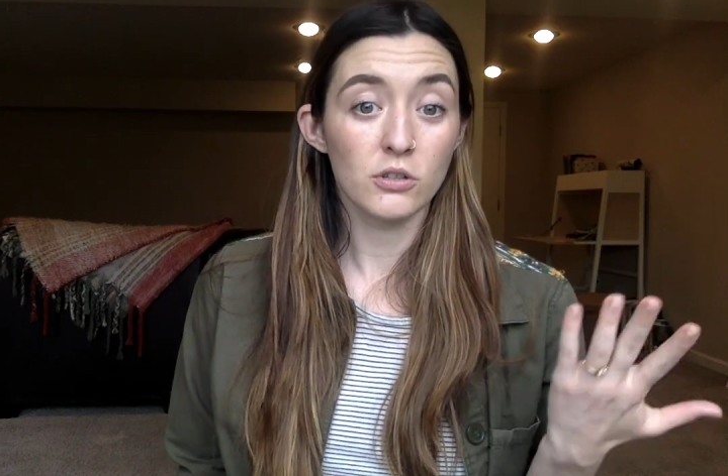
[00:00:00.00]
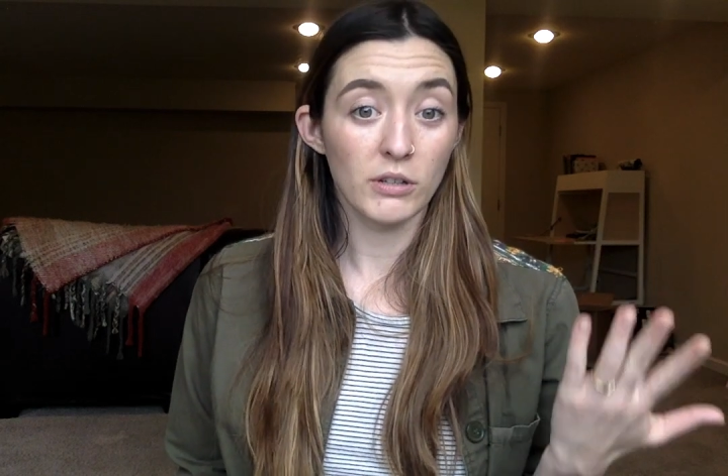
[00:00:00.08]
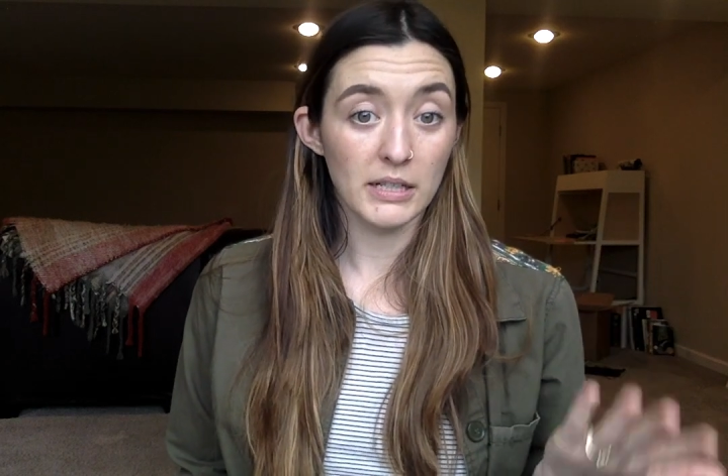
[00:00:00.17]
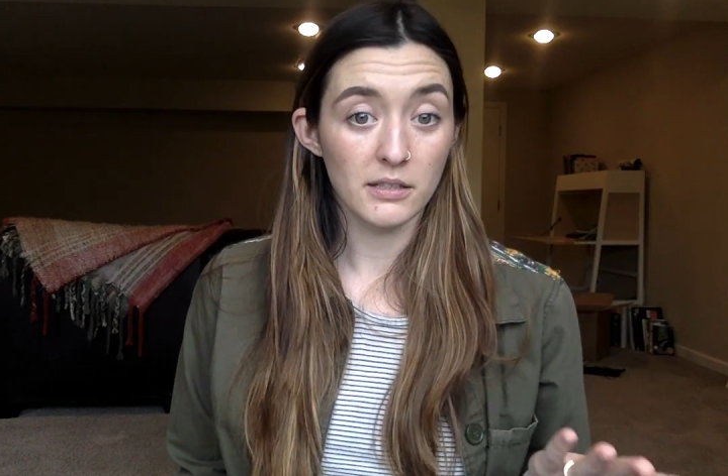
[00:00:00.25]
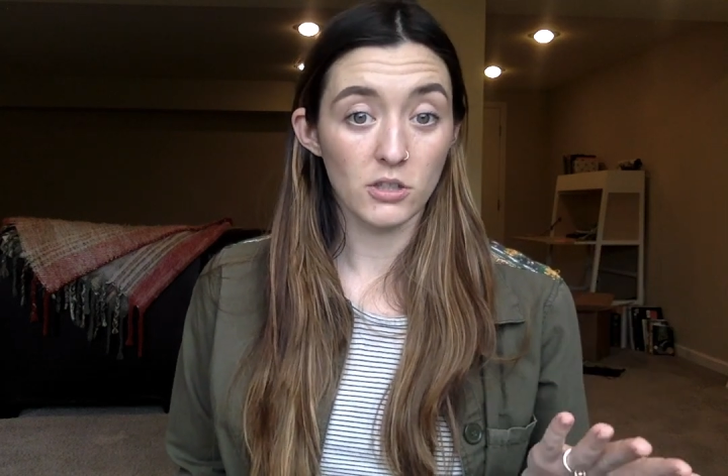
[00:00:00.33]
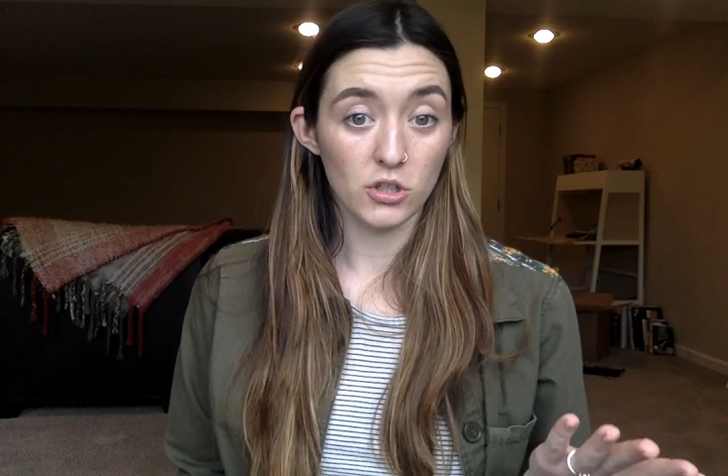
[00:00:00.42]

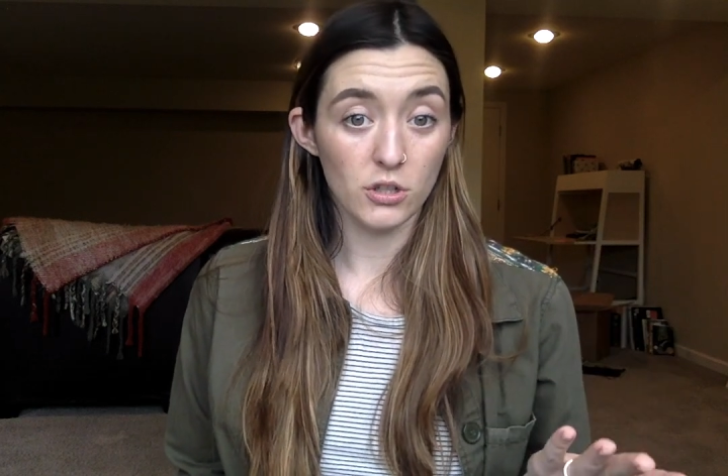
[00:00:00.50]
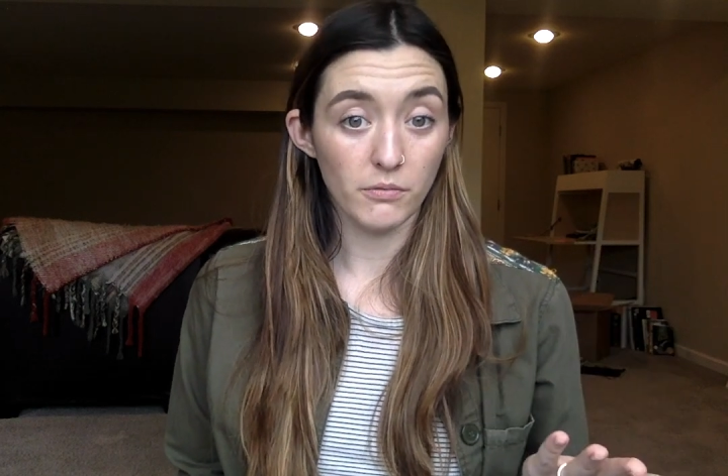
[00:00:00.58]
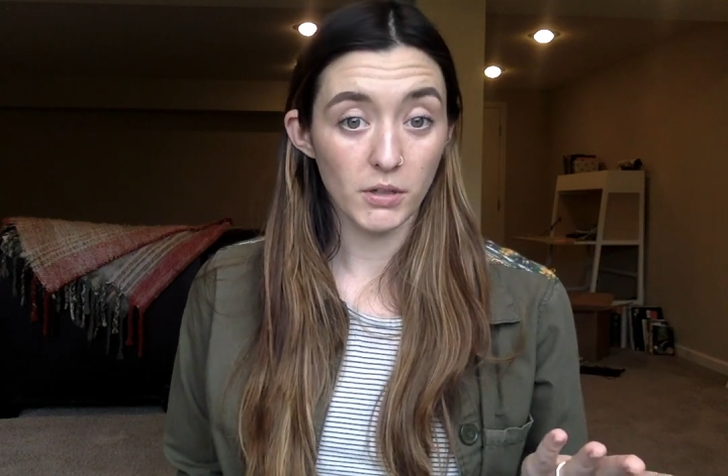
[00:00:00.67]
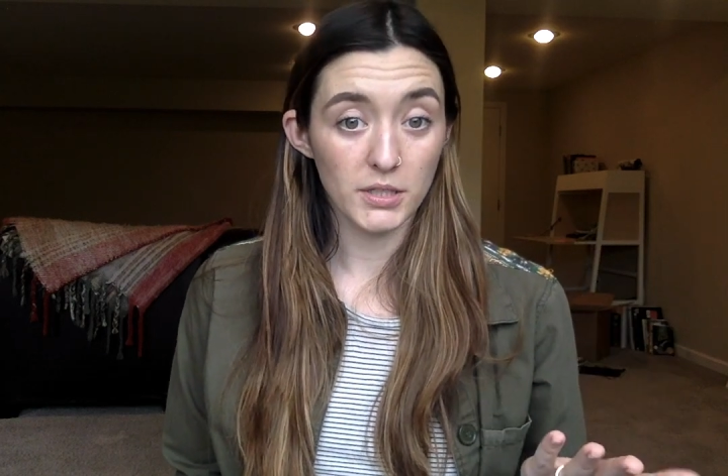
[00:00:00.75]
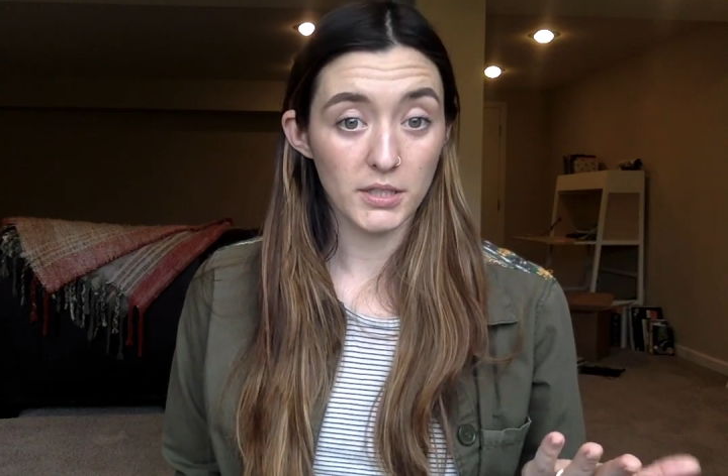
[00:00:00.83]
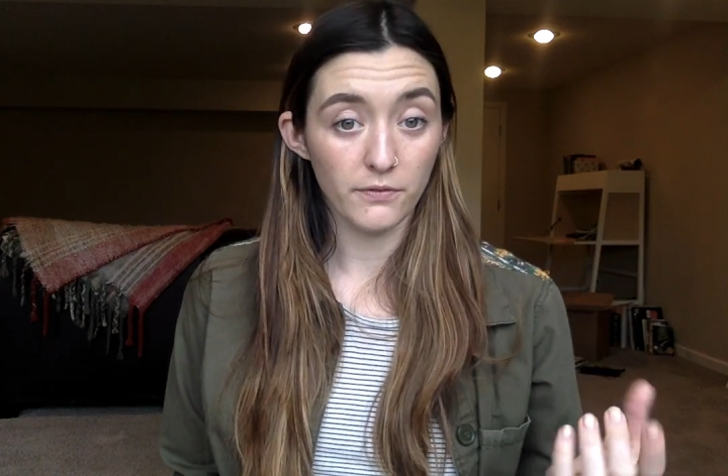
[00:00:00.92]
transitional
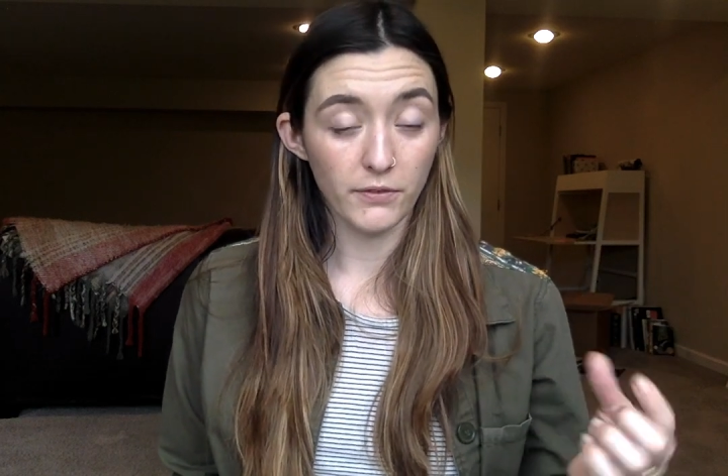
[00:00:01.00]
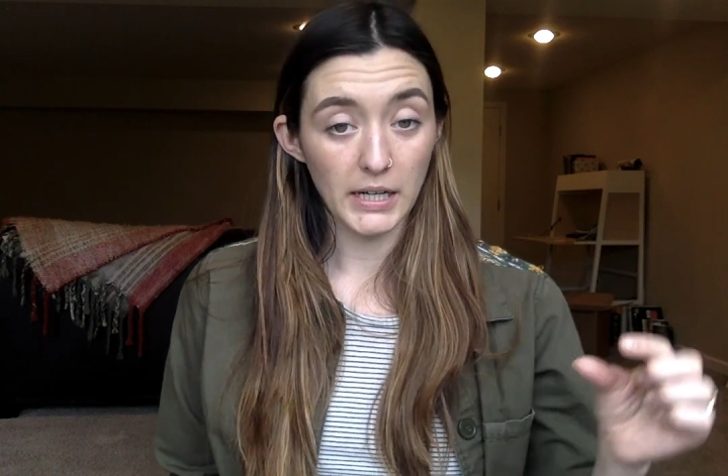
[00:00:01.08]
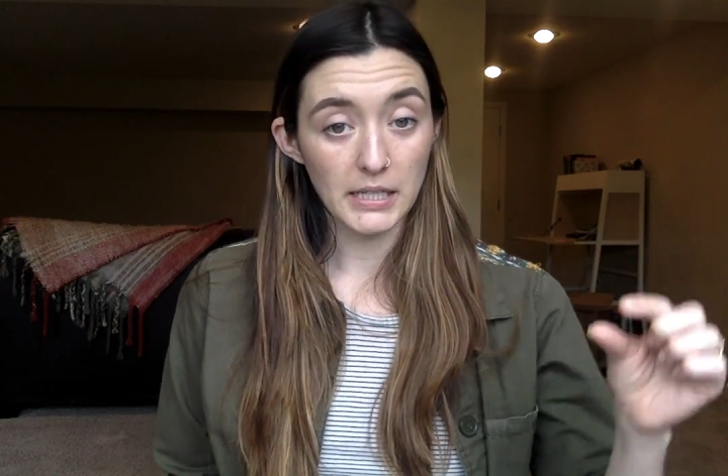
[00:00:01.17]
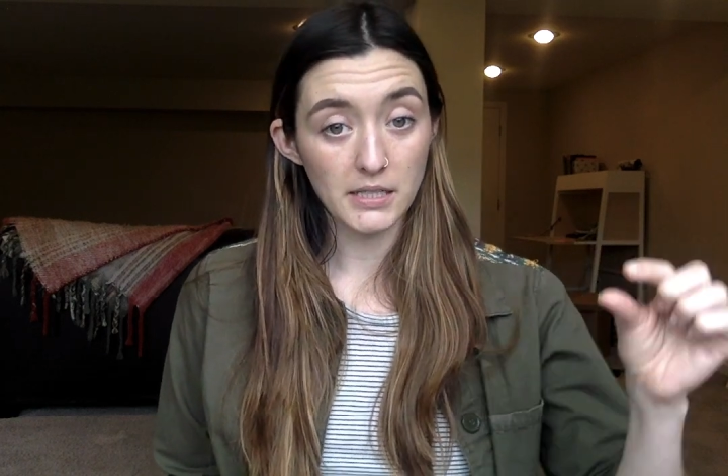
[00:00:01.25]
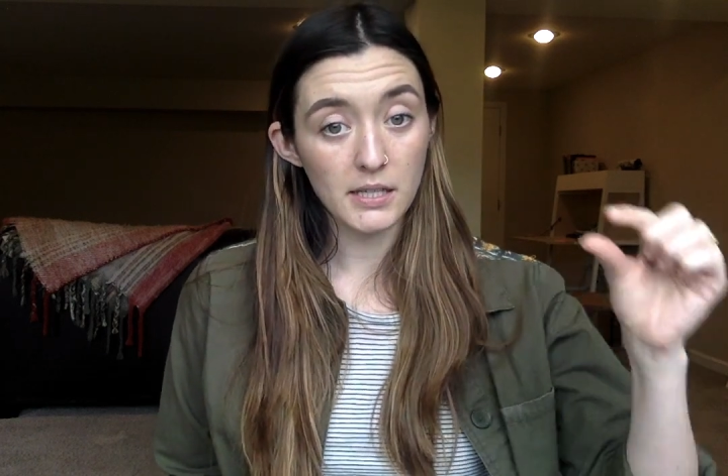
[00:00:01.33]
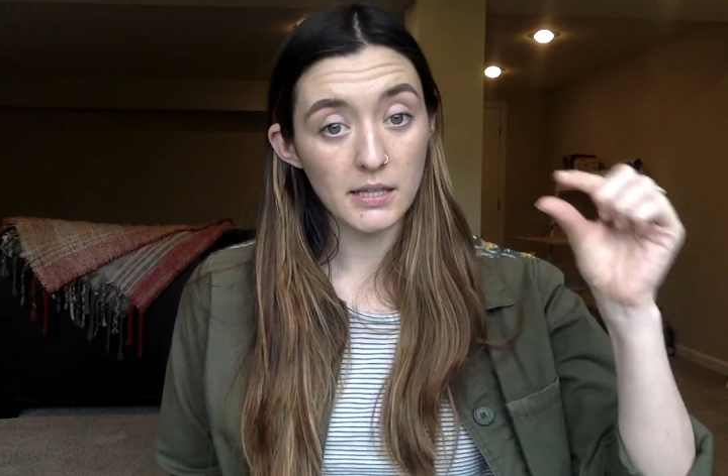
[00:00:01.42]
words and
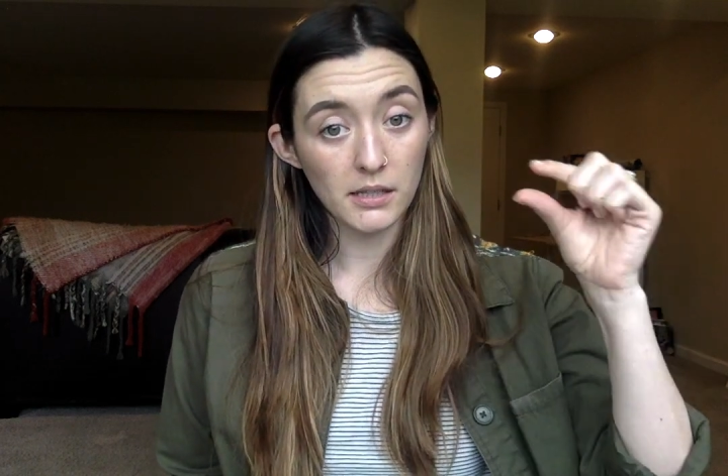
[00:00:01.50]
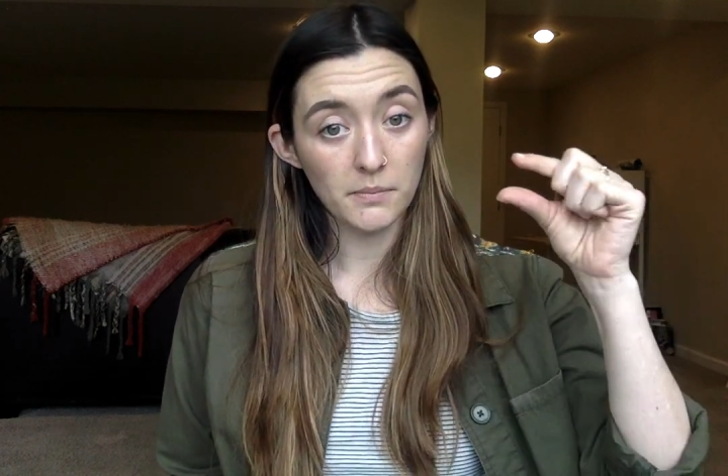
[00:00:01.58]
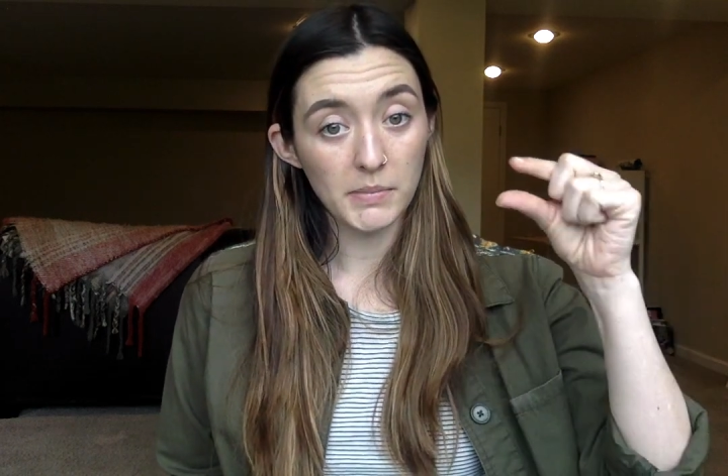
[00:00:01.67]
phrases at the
----
▶ What you need to do: The copy must begin at the line containing "[00:00:00.67]" and end at the last line of the data above, with every line retyped exactly and no pictures included.

▶ Written response:
[00:00:00.67]
[00:00:00.75]
[00:00:00.83]
[00:00:00.92]
transitional
[00:00:01.00]
[00:00:01.08]
[00:00:01.17]
[00:00:01.25]
[00:00:01.33]
[00:00:01.42]
words and
[00:00:01.50]
[00:00:01.58]
[00:00:01.67]
phrases at the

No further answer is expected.